Lung cancers almost always start in the cells lining the bronchi – the tubular, branching airways of the lungs. They are thought to initially produce pre-cancerous changes in the lung, but over time the abnormal cells acquire other gene changes, which cause them to progress to true cancer.

At some point, cells from the cancer may break away from the original tumor and spread (metastasise) to other parts of the body, including the liver, bones, adrenal glands and brain. Lung cancer is often a life-threatening disease because it tends to spread in this way even before it can be detected on an imaging test such as a chest x-ray.

There are more than 20 identified types of cancerous tumors that originate in the lung itself. However, lung cancers are divided into two main types, based on how their cells look under the microscope: non-small cell lung cancer and small cell lung cancer.

Non-small cell lung cancer may be localised, which means that it is limited to the lung or that it hasn't spread beyond the chest. Small cell lung cancer is rarely localised, even when it is detected early. Knowing whether the cancer has spread is critical, because it affects treatment decisions. See the section Types of Lung Cancer for more information.

What causes lung cancer?

Smoking causes the majority of lung cancers — both in smokers and in those exposed to second-hand smoke. However, more and more lung cancers are being diagnosed in people who have never smoked.

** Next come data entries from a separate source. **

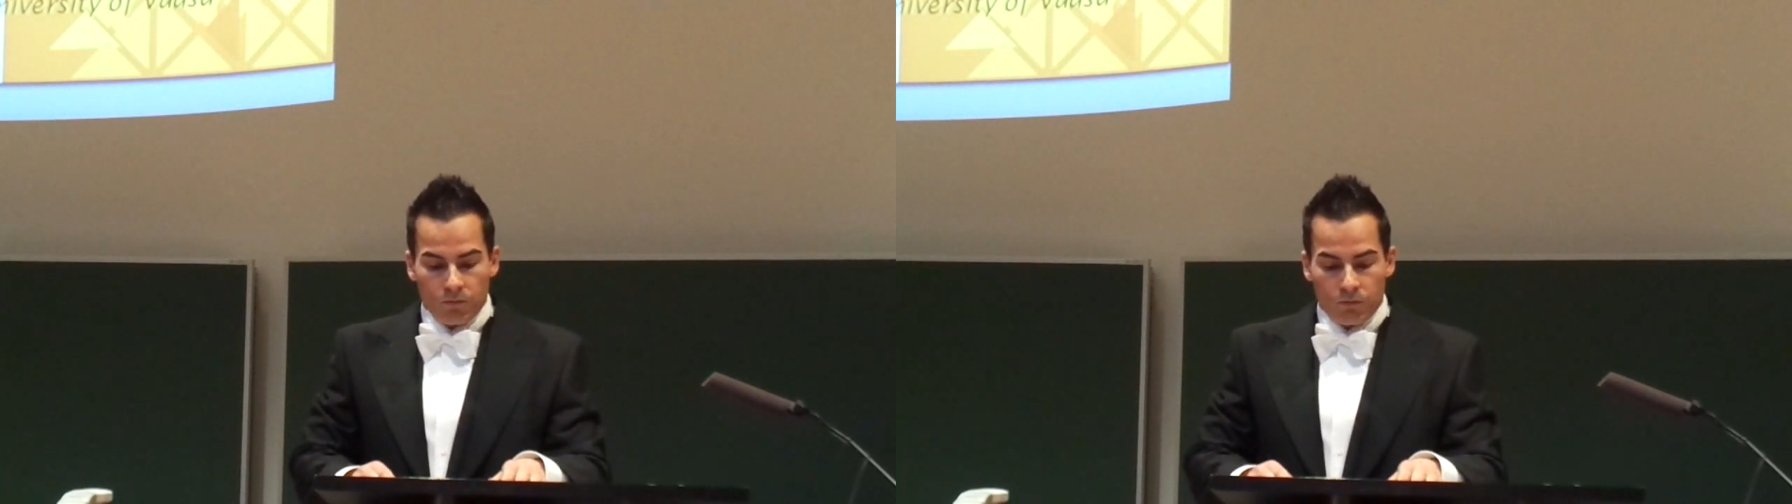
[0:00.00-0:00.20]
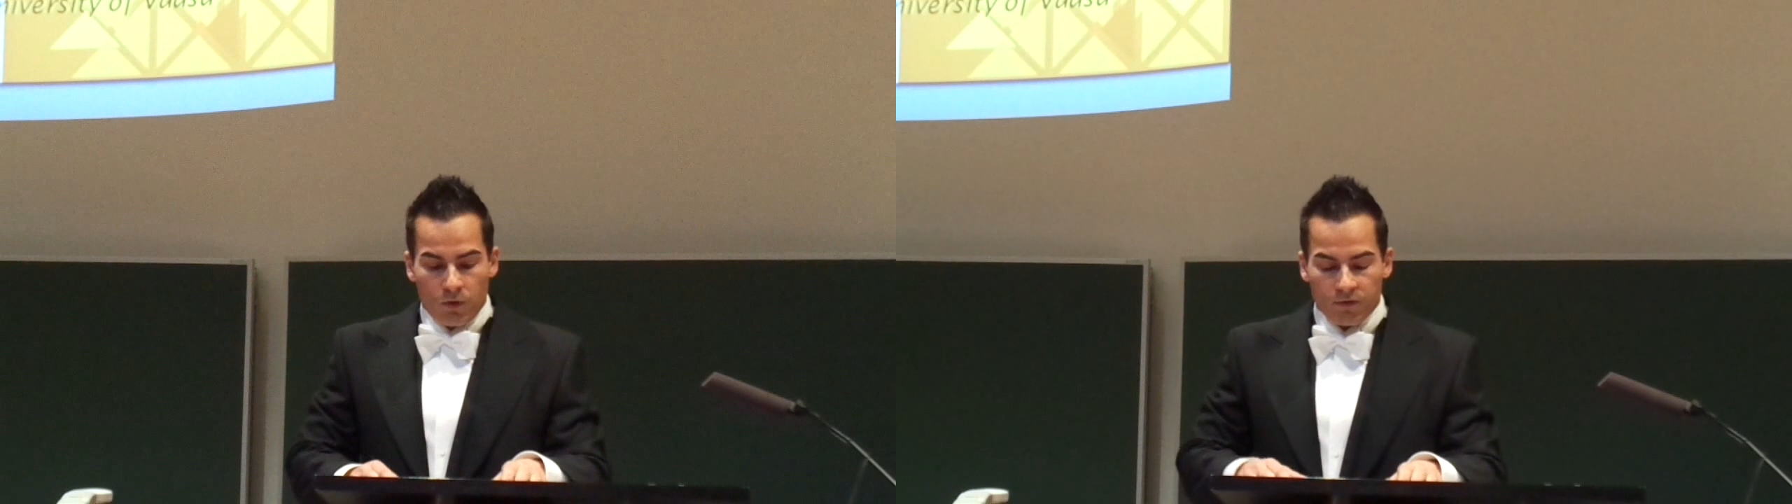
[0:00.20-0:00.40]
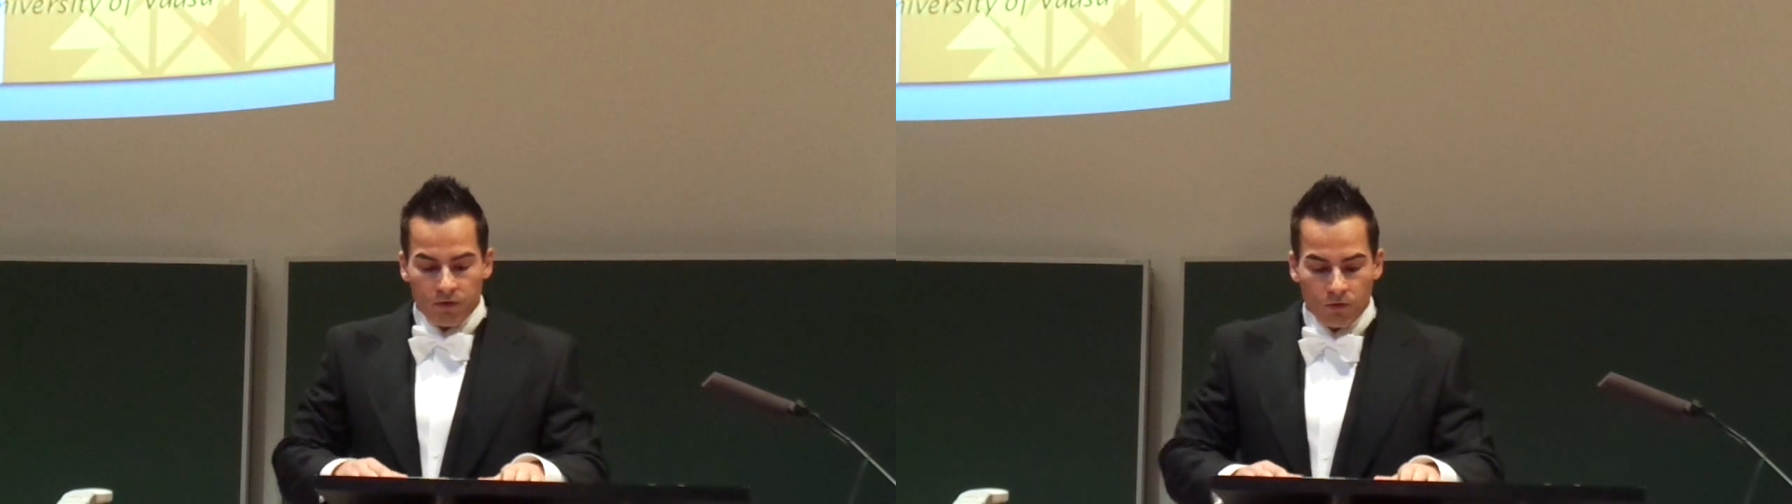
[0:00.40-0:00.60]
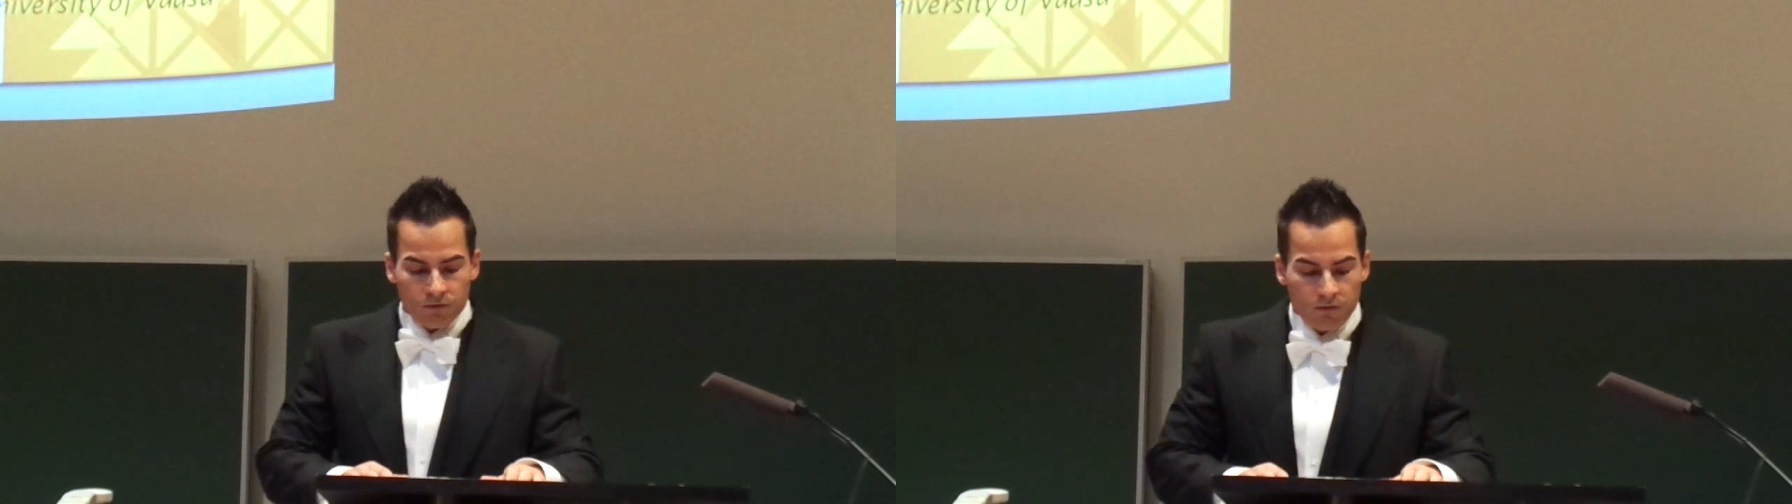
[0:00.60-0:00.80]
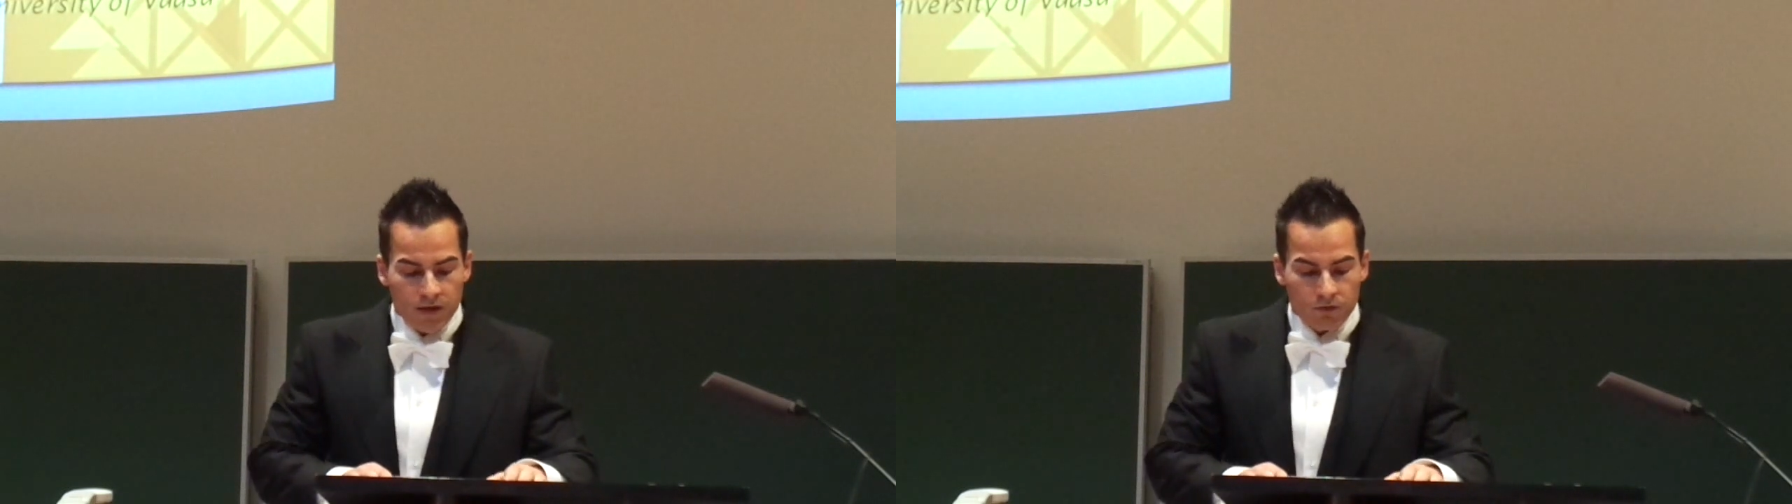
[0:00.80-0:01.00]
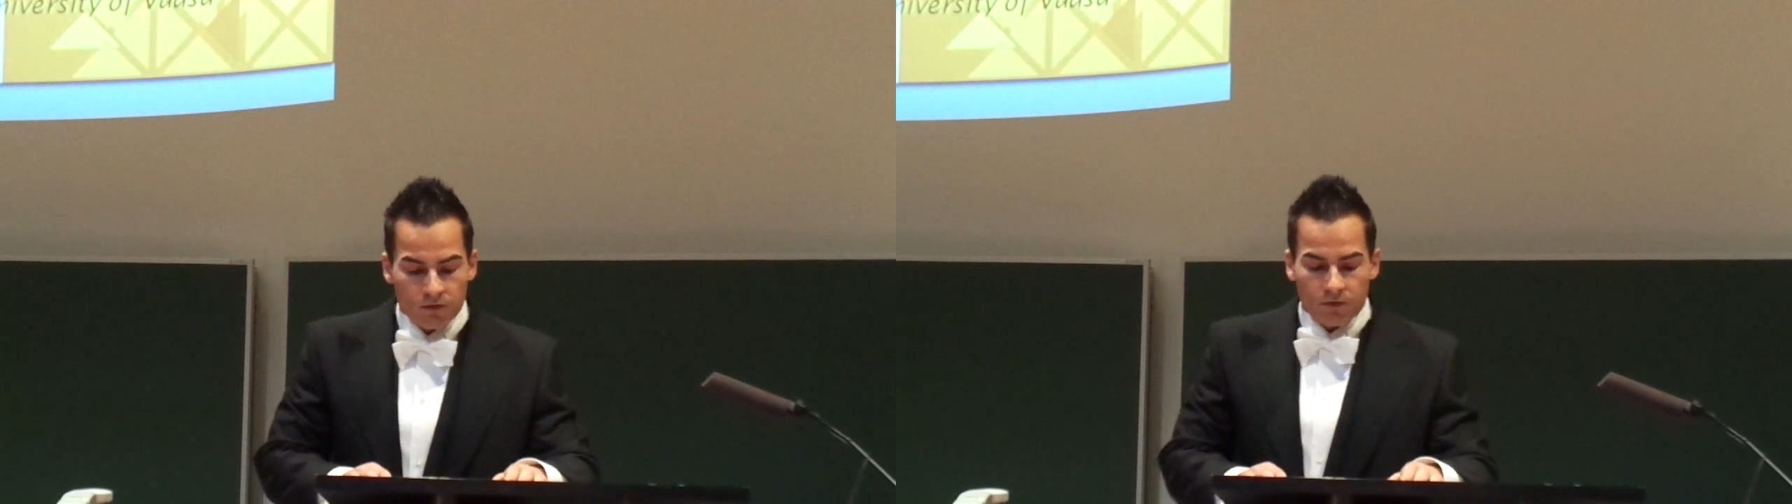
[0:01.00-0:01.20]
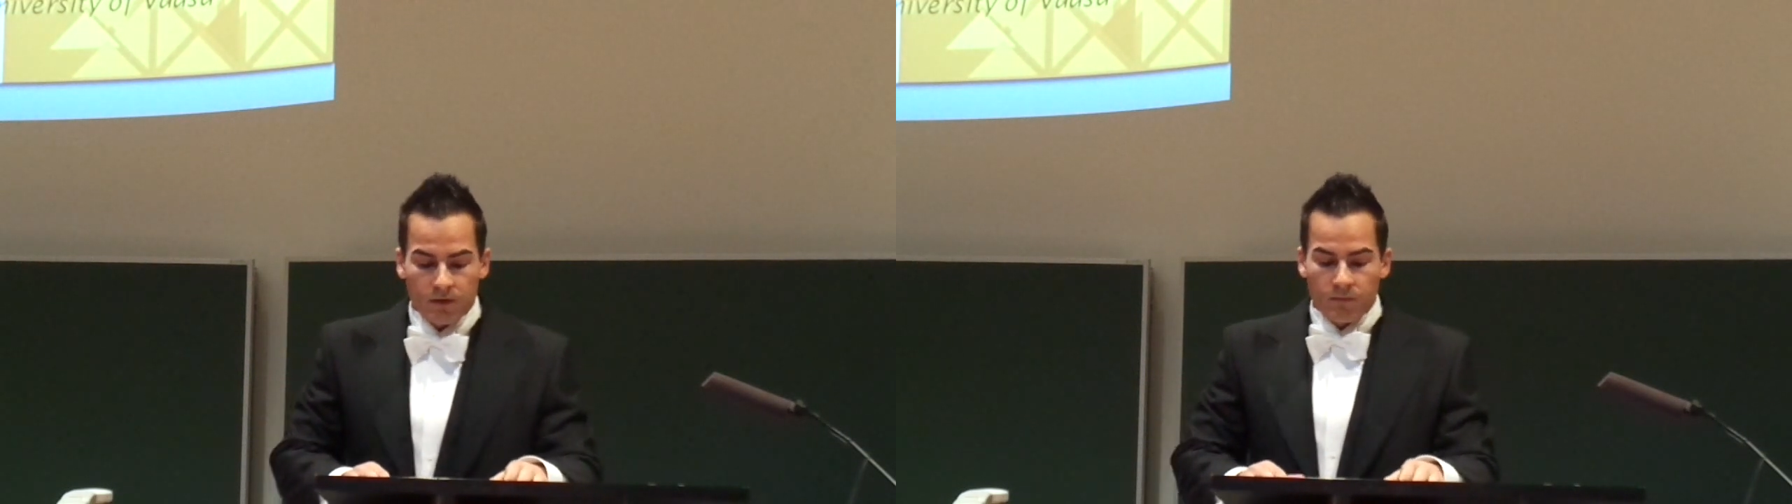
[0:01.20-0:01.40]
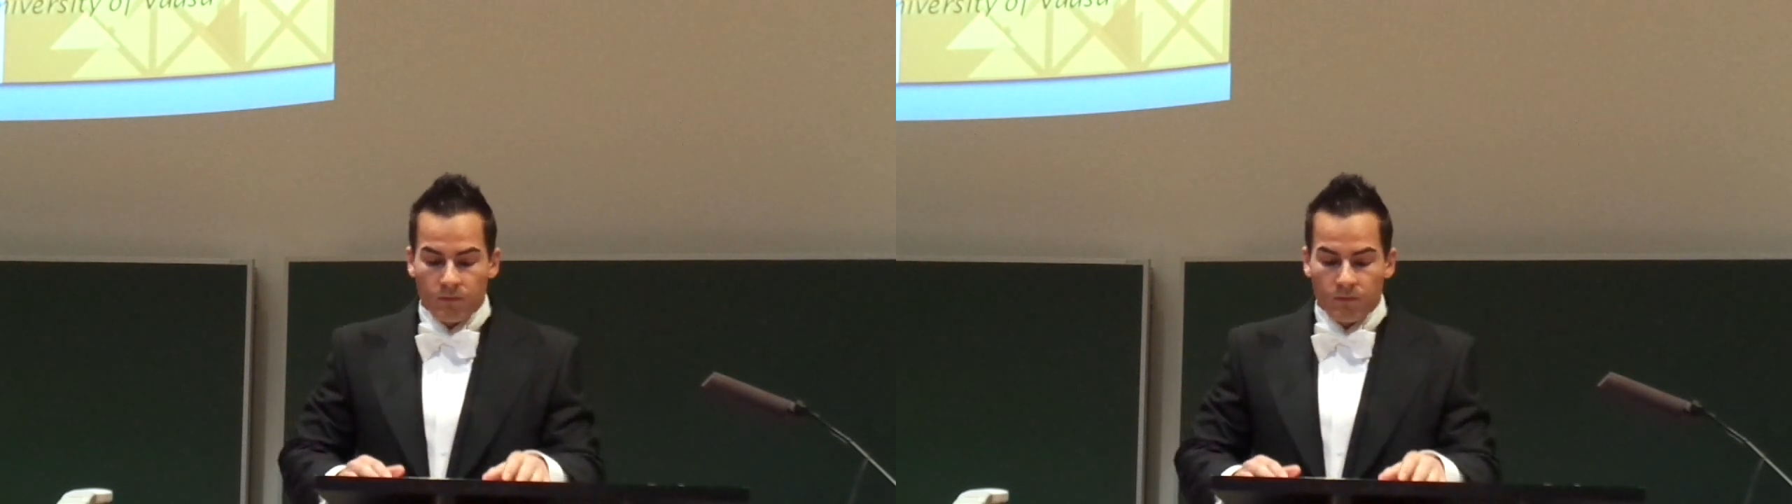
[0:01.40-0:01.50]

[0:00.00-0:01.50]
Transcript: Professor Dr. Wajekowski,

Medical experts at Mayo Clinic believe smoking causes lung cancer by damaging the cells that line the lungs. Inhaling cigarette smoke, which is full of cancer-causing substances (carcinogens), causes changes in the lung tissue to take place almost immediately. At first your body may be able to repair this damage, but with repeated exposure, normal cells that line your lungs are increasingly damaged. Over time, the damage causes cells to act abnormally and to eventually develop into cancer.

Lung cancer in non-smokers can be caused by exposure to radon, secondhand smoke, air pollution, or other factors. Workplace exposures to asbestos or certain other chemicals can also cause lung cancers in some people who do not smoke.

Types of Lung Cancer

There are 2 main types of lung cancer: small cell lung cancer and non-small cell lung cancer.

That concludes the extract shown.